I said one good thing about this patch series, that it fixes the swap
storms. But upstream 5.3 fixes the swap storms too and what you sent
is not nearly equivalent to the mempolicy that Michal was willing
to provide you and that we thought you needed to get bigger guarantees
of getting only local 2m or local 4k pages.

In fact we could weaken the aggressiveness of the proposed mempolicy
of an order of magnitude if you can live with the above and the above
performs well for you.

If you could post an open source reproducer of your proprietary binary
that got regressed by 5.3, we could help finding a solution. Instead
it's not clear how you can live with this patch series, but not with
5.3 and also why you insist not making this new allocation policy an
opt-in mempolicy.

Furthermore no generic benchmark has been run on this series to be
sure it won't regress performance for common workloads. So it's
certainly more risky than the current 5.3 status which matches what's
running in production on most enterprise distro.

I thought you clarified that the page fault latency was not the
primary reason you had __GFP_THISNODE there. If instead you've still
got a latency issue in the 2M page fault and that was the real reason
of __GFP_THISNODE, why don't you lower the latency of compaction in
remote nodes without having to call alloc_pages 3 times? I mean I
proposed to call alloc_pages just once instead of the current twice,
with your patch we'd be calling alloc_pages three times, with a
repetition attempt even on the 2m page size on the local node.

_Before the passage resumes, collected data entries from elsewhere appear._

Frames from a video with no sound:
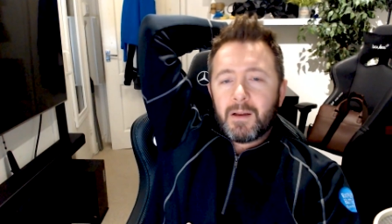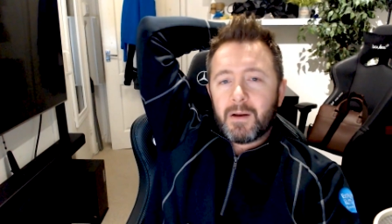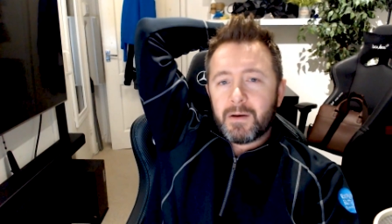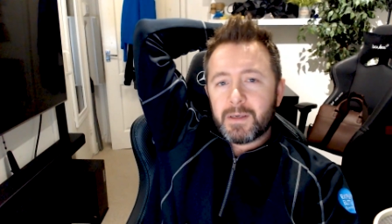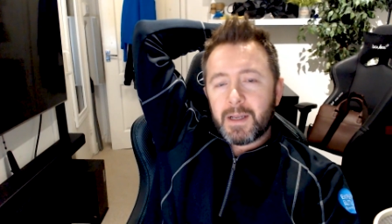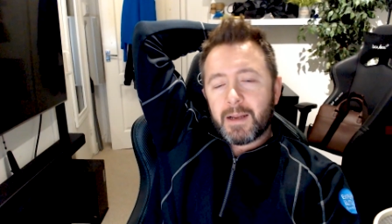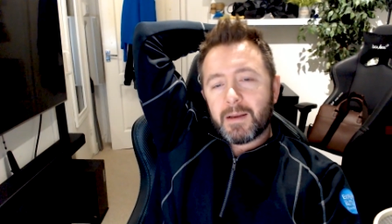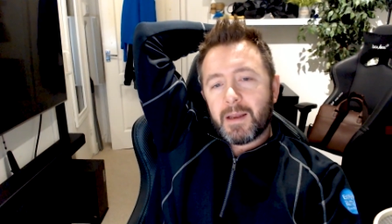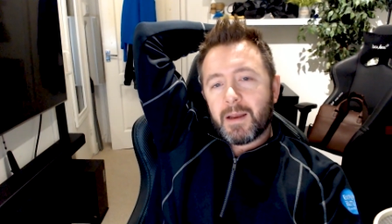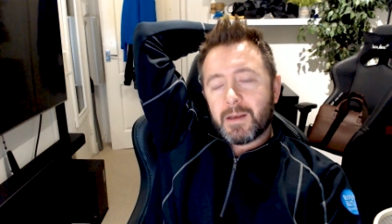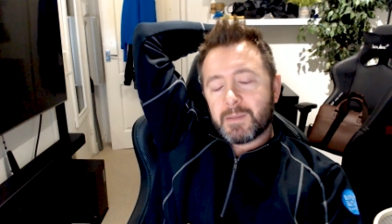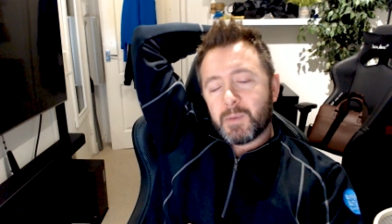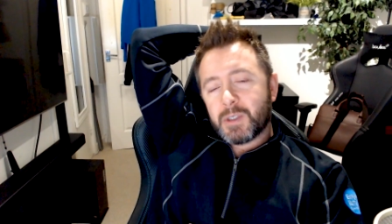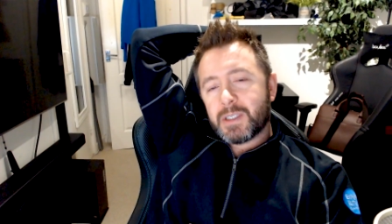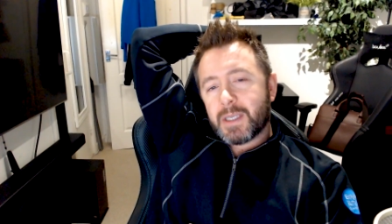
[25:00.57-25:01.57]

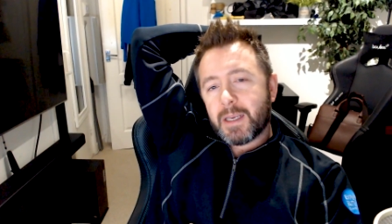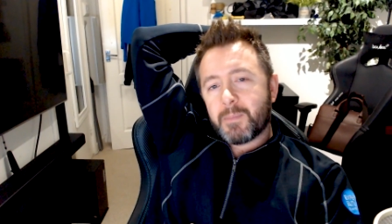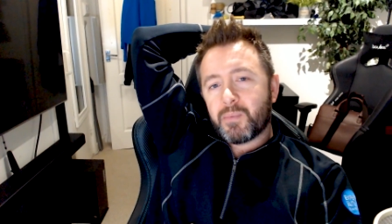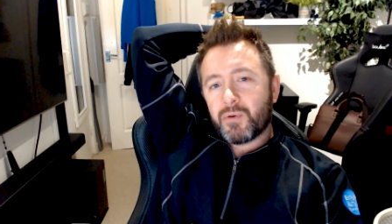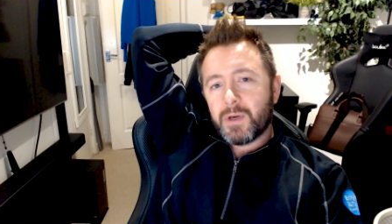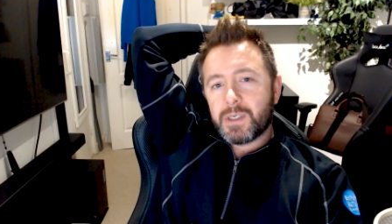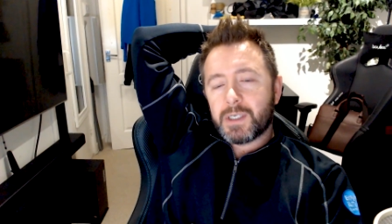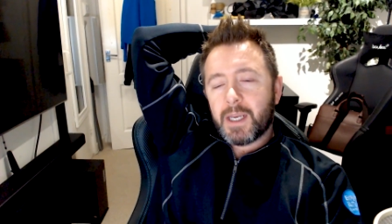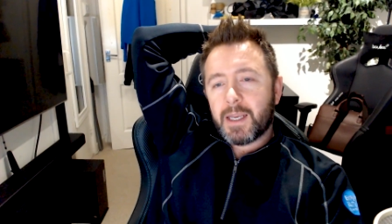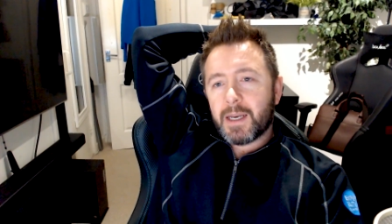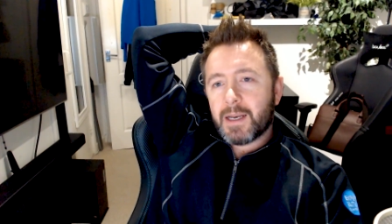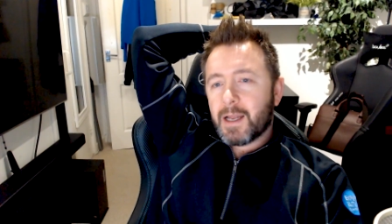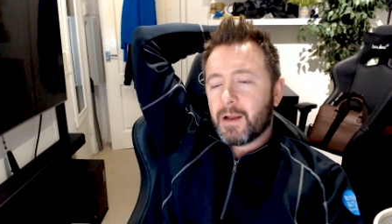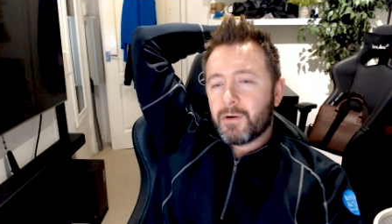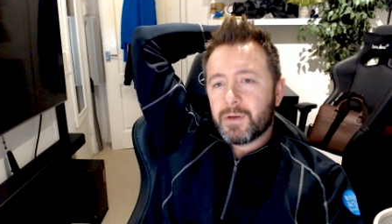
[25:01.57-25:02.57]
As much as I
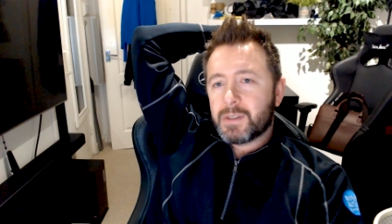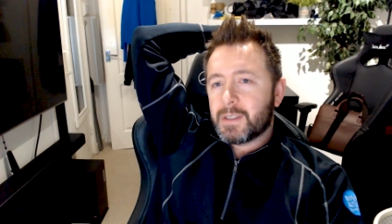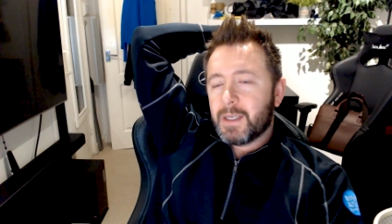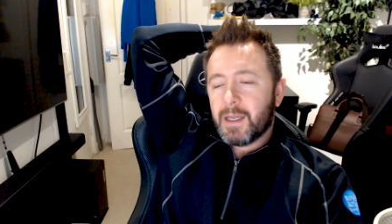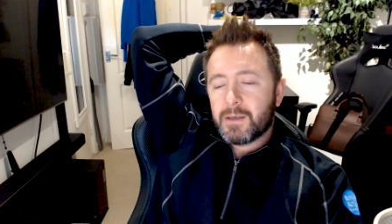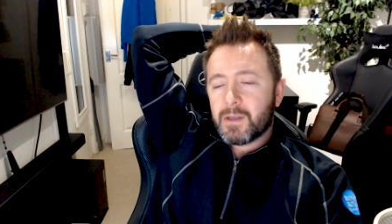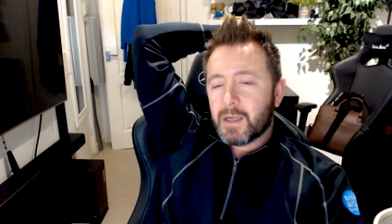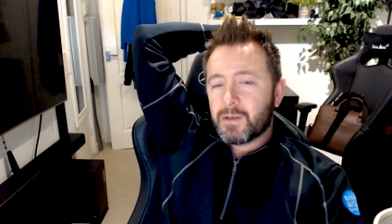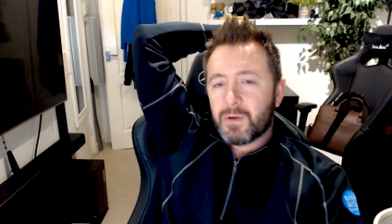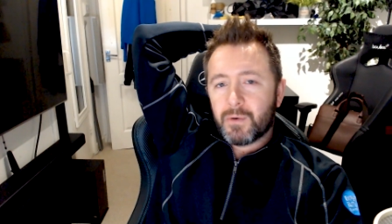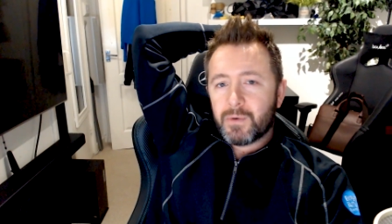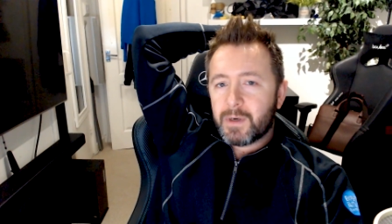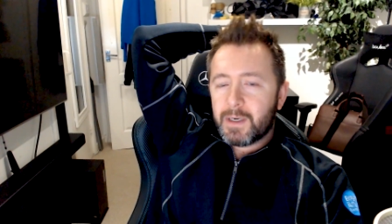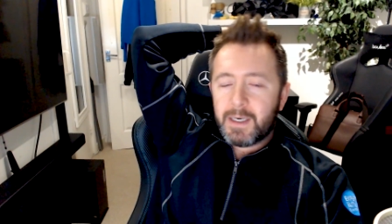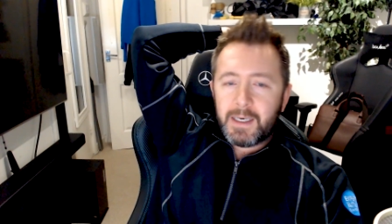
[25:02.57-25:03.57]
appreciate it, honestly, I
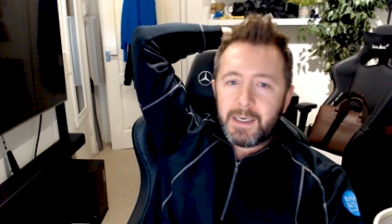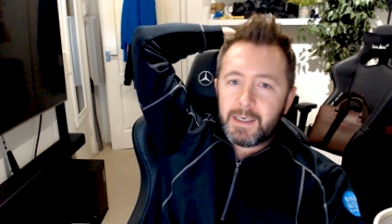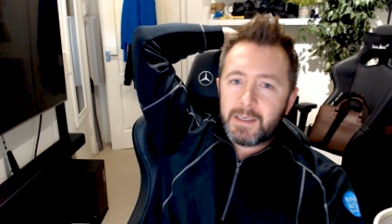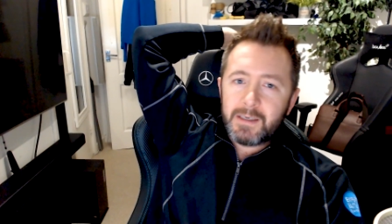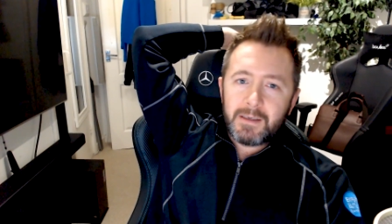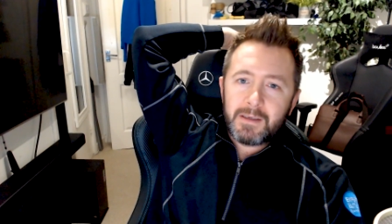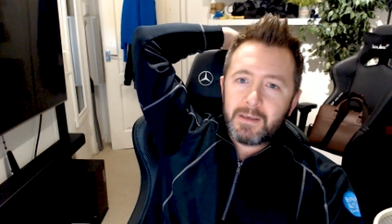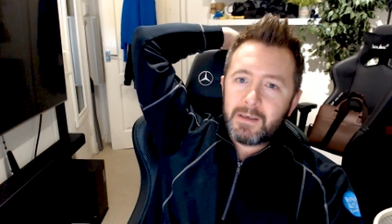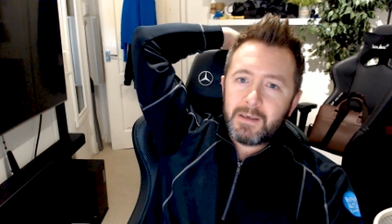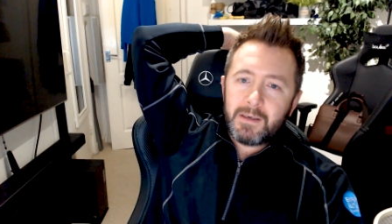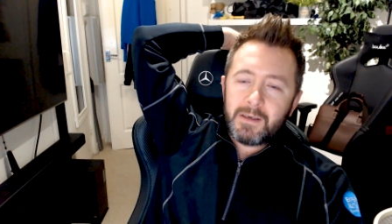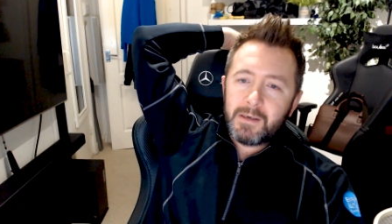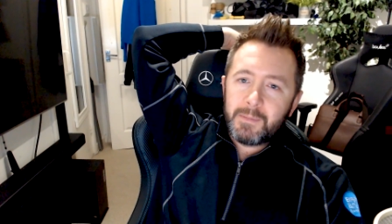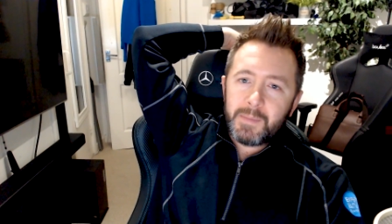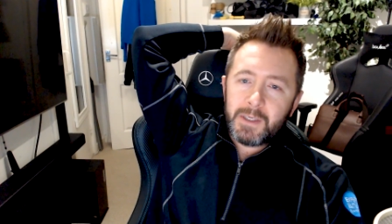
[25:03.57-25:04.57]
don't need
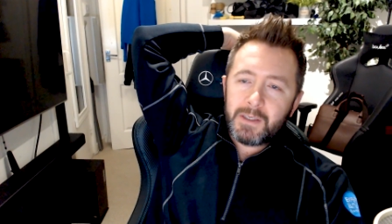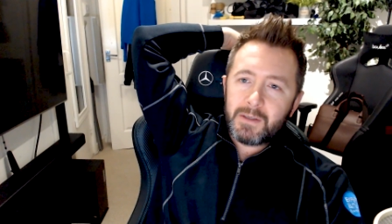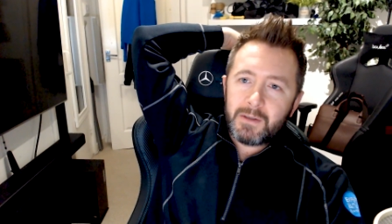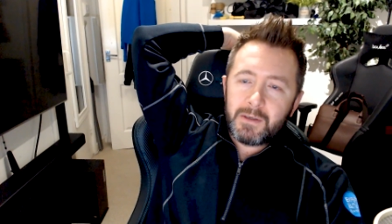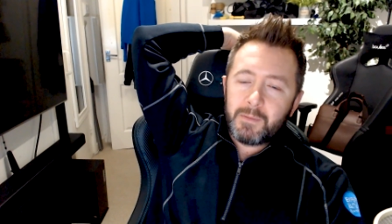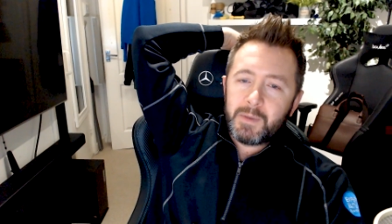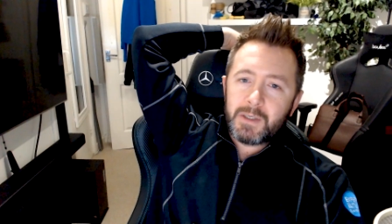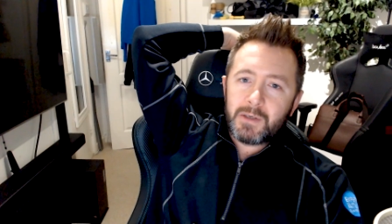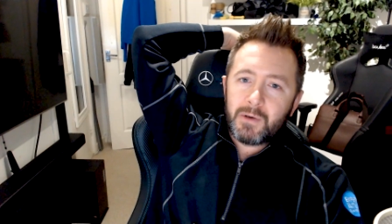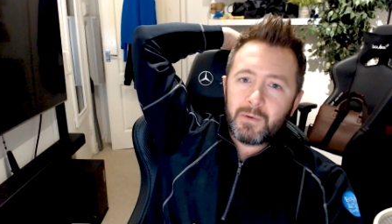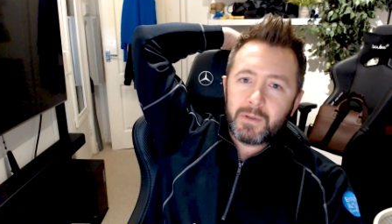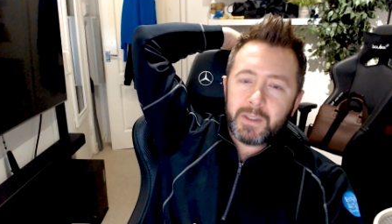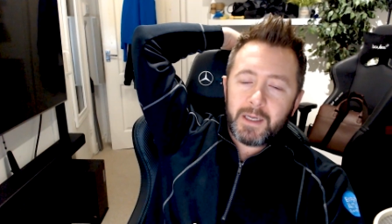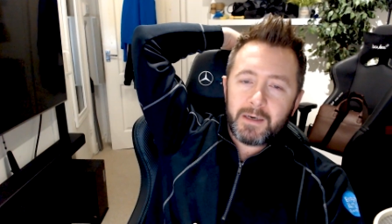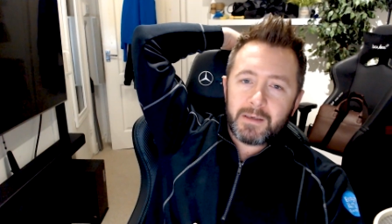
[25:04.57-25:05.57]
to be
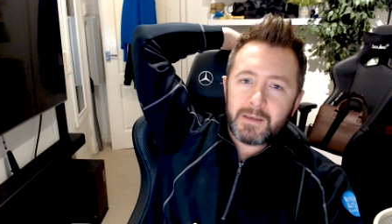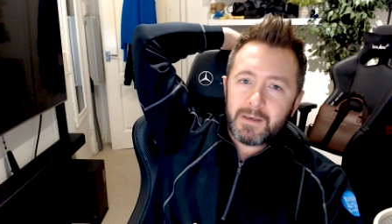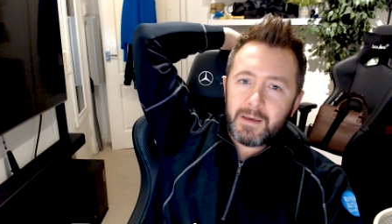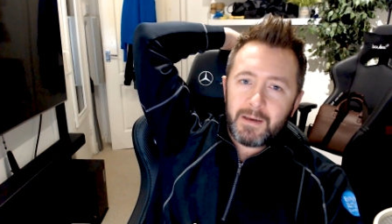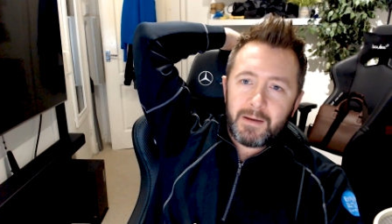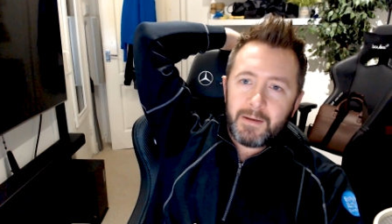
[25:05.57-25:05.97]
told that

Obviously this "hacky solution" is better than 5.3-rc4 and all
previous because it at least doesn't create swap storms. What's not
clear is how this is going to work better than upstream for you. What
I think will happen is that this will work similarly to
__GFP_COMPACTONLY and it'll will weaken THP utilization ratio for
MADV_HUGEPAGE users and it's not tested to be sure it won't perform
worse in other conditions.

Thanks,
Andrea